A flow cytometric method to detect anti-pyruvate dehydrogenase antibody in primary biliary cirrhosis.

Abstract

Primary biliary cirrhosis (PBC) is an autoimmune disease characterized by the presence of anti-mitochondrial antibodies specifically directed against the M2 group of mitochondrial antigens. Recently, the E-1, the E-2, and protein X components of pyruvate dehydrogenase enzyme complex have been identified as the major antigens within the M2 group of autoantigens. An immunoassay using pyruvate dehydrogenase enzyme complex as a specific antigen for the diagnosis of PBC was developed.
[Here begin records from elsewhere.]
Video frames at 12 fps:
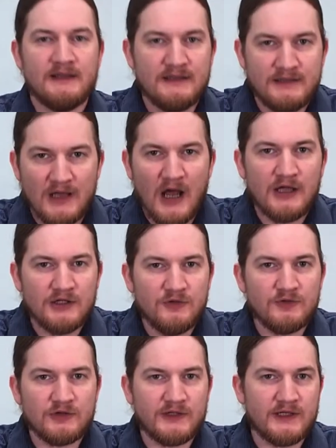not
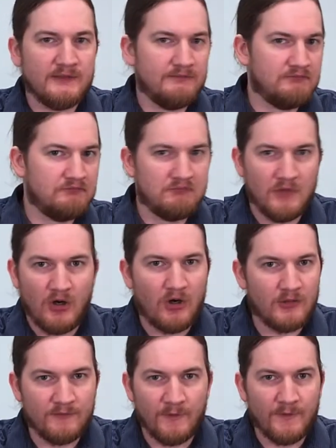usually a
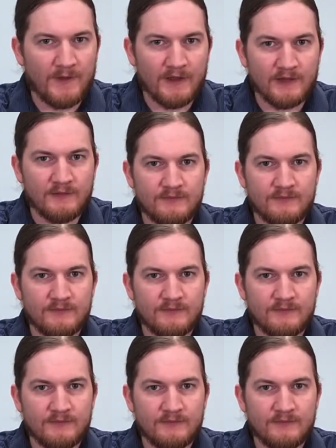harmful thing.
Pyruvate dehydrogenase enzyme complex was attached to polystyrene microbeads, incubated with sera from PBC patients (n = 18), normal controls (n = 50), or patients with other autoimmune diseases (n = 26), followed by incubation with a second fluorescein isothiocyanate conjugated goat anti-human immunoglobulin and then analyzed by flow cytometry. High numbers of fluorescence channels (mean, 1,693 +/- 846) were obtained for all PBC sera except for two patients. Compared to the conventional anti-mitochondrial antibody assay, the assay had a sensitivity rate of 94% and a specificity rate of 100%. The reactive antibodies are predominantly of the immunoglobulin G3 subclass. Their levels could be correlated with the histopathologic stages of PBC. These results were corroborated by immunoblotting. Sera from patients with later stages of PBC strongly reacted with pyruvate dehydrogenase enzyme complex components, E1 alpha, and protein X.